Read more about List Of Bad Girls Episodes: Summary, Series 1 (1999), Series 2 (2000), Series 3 (2001), Series 4 (2002), Series 5 (2003), Series 6 (2004), Series 7 (2005), Series 8 (2006)
Famous quotes containing the words list of, list, bad, girls and/or episodes:
“Sheathey call him Scholar Jack
Went down the list of the dead.
Officers, seamen, gunners, marines,
The crews of the gig and yawl,
The bearded man and the lad in his teens,
Carpenters, coal-passersall.”
—Joseph I. C. Clarke (18461925)
“Sheathey call him Scholar Jack
Went down the list of the dead.
Officers, seamen, gunners, marines,
The crews of the gig and yawl,
The bearded man and the lad in his teens,
Carpenters, coal-passersall.”
—Joseph I. C. Clarke (18461925)
“A good cause can become bad if we fight for it with means that are indiscriminatingly murderous. A bad cause can become good if enough people fight for it in a spirit of comradeship and self-sacrifice. In the end it is how you fight, as much as why you fight, that makes your cause good or bad.”
—Freeman Dyson (b. 1923)
“At this age [912], in contrast to adolescence, girls still want to know their parents and hear what they think. You are the influential ones if you want to be. Girls, now, want to hear your point of view and find out how you got to be what you are and what you are doing. They like their fathers and mothers to be interested in what theyre doing and planning. They like to know what you think of their thoughts.”

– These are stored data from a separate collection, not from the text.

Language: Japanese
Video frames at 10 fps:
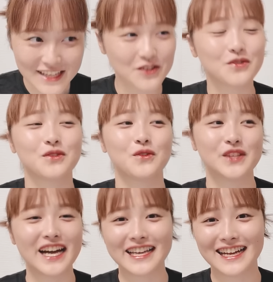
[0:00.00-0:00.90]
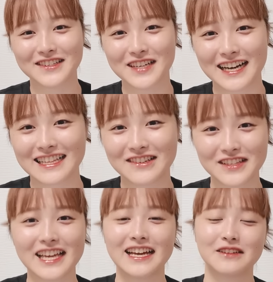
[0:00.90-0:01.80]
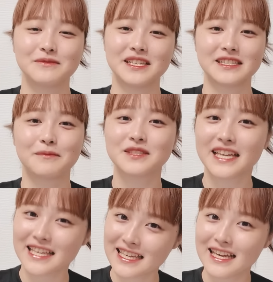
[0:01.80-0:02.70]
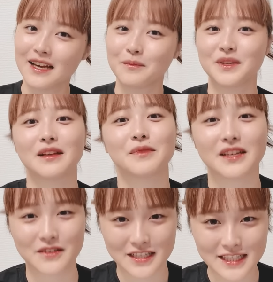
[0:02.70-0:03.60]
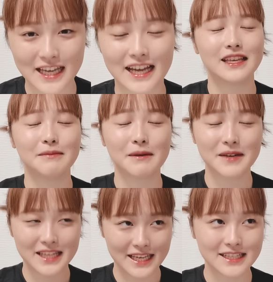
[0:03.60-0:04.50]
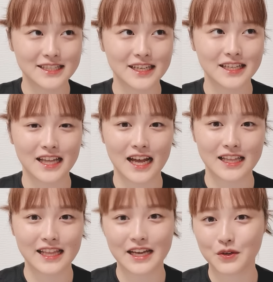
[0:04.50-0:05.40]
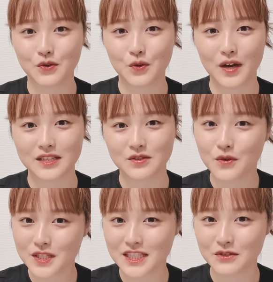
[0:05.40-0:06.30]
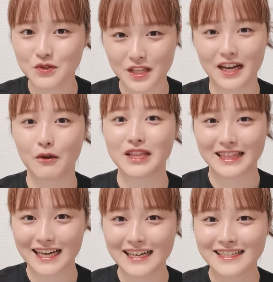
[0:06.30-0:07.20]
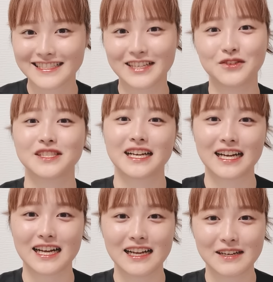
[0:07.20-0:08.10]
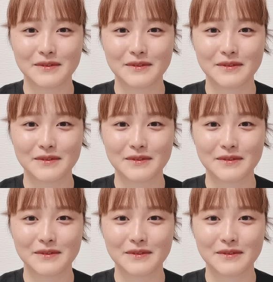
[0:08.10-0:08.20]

ていうような役柄なのであの皆さんもぜひ見てみてください今まで演じてきた内容とは少し打って変わったジェジュンさんが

—Stella Chess (20th century)
“Twenty or thirty years ago, in the army, we had a lot of obscure adventures, and years later we tell them at parties, and suddenly we realize that those two very difficult years of our lives have become lumped together into a few episodes that have lodged in our memory in a standardized form, and are always told in a standardized way, in the same words. But in fact that lump of memories has nothing whatsoever to do with our experience of those two years in the army and what it has made of us.”